Governor of Bangka-Belitung Islands
- In office 22 April 2002 – 25 April 2007
- Preceded by: Amur Muchasim (acting)
- Succeeded by: Eko Maulana Ali

Member of Bangka-Belitung DPRD
- In office 1999–2002

Member of Pangkal Pinang City Council
- In office 1997–1999

Personal details
- Born: 20 November 1950 Sungailiat, Bangka-Belitung, Indonesia
- Died: 8 April 2022 (aged 71) Jakarta, Indonesia

= Hudarni Rani =

Indonesian politician (1950–2022)

Ahmad Hudarni Rani (20 November 1950 – 8 April 2022) was an Indonesian politician who was a member of the Regional Representative Council.
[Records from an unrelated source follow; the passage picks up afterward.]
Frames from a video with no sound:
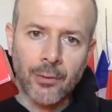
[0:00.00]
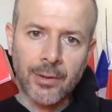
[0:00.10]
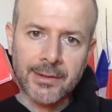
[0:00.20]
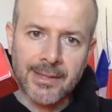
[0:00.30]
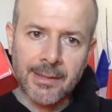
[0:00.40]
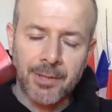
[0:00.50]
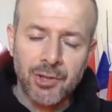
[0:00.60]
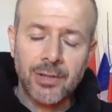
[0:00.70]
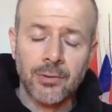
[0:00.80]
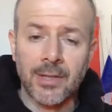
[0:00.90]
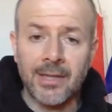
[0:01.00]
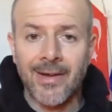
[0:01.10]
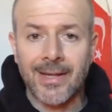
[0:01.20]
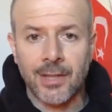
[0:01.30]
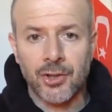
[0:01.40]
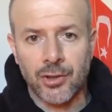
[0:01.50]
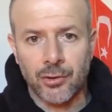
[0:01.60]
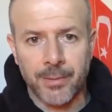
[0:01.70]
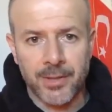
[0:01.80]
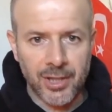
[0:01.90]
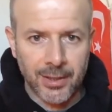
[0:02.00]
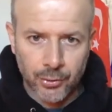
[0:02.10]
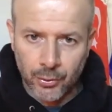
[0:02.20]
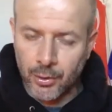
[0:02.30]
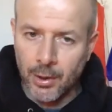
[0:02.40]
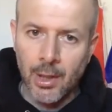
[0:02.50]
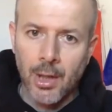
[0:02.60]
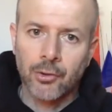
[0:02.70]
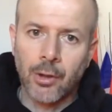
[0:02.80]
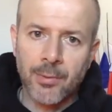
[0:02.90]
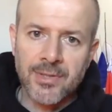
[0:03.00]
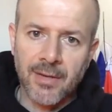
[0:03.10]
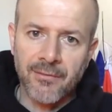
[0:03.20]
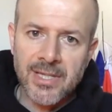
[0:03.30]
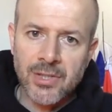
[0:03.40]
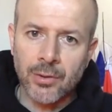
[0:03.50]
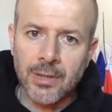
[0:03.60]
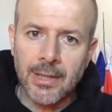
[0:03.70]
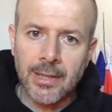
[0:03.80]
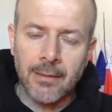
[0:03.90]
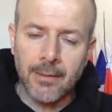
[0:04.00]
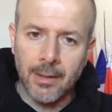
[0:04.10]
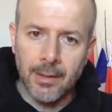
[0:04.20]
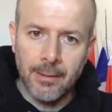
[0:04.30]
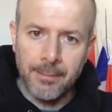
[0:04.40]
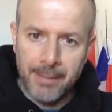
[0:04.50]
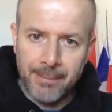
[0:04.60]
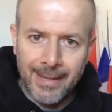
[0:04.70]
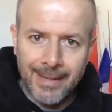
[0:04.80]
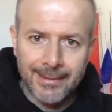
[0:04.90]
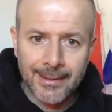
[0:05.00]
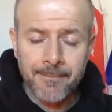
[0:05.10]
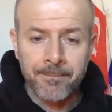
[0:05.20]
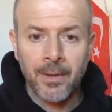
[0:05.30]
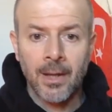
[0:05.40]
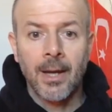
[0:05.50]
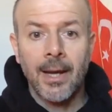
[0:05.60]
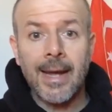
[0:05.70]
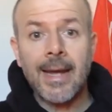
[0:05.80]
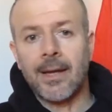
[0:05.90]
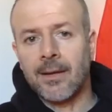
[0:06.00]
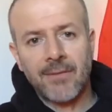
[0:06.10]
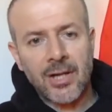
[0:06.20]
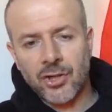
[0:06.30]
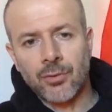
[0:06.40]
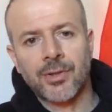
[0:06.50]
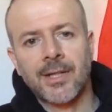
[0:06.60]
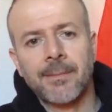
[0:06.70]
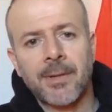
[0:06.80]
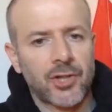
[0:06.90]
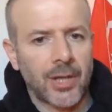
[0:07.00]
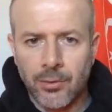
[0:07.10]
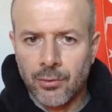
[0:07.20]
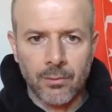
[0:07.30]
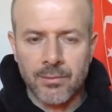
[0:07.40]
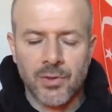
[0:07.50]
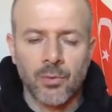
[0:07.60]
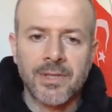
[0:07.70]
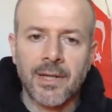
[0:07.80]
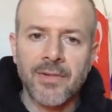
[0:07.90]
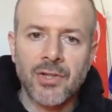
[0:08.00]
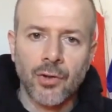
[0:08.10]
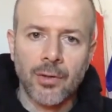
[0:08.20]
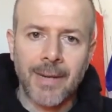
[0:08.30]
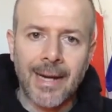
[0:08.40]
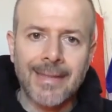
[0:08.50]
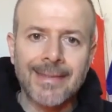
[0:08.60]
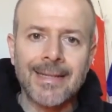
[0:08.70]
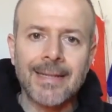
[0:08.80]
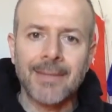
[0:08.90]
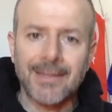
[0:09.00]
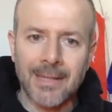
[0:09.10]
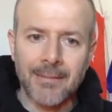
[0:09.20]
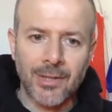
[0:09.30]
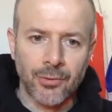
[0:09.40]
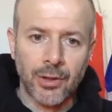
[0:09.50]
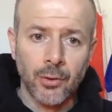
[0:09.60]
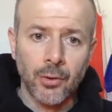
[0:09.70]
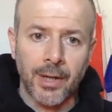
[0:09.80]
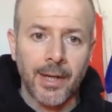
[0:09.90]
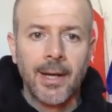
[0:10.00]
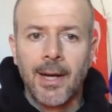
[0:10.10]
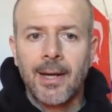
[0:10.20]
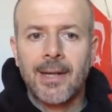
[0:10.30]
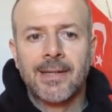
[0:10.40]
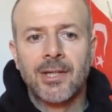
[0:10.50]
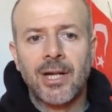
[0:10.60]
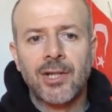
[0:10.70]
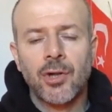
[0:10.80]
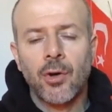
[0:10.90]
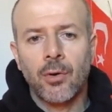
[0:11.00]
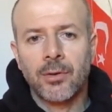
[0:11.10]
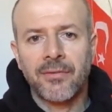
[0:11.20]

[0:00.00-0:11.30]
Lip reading: 30% white hair. So it will be 100% after a perm service. And then you will have 30% on the normal color maintenance service.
Rani was the first elected Governor of Bangka-Belitung Islands, serving between 2002 and 2007.

==Biography==
Rani was born in the town of Sungailiat in Bangka Regency on 20 November 1950. He went through his first twelve years of education there, before studying his higher education in Bandung.

In the 1980s, he worked in the tin mining company UPTB (today PT Timah). In 1997, he was elected speaker of Pangkal Pinang's city council. He later joined the provincial council (DPRD) of Bangka-Belitung and became its deputy speaker.

After winning a gubernatorial vote in the provincial council, he was sworn into office on 22 April 2002 as the province's first elected governor, with a delay caused by differences between the provincial and national regulations. His term expired and Eko Maulana Ali replaced him on 25 April 2007 after defeating Rani in the province's first direct gubernatorial election.

He was later elected as a member of the Regional Representative Council representing his home province and was sworn in on 1 October 2014.

Rani died on 8 April 2022 in his Jakarta apartment after suffering a suspected asthma attack.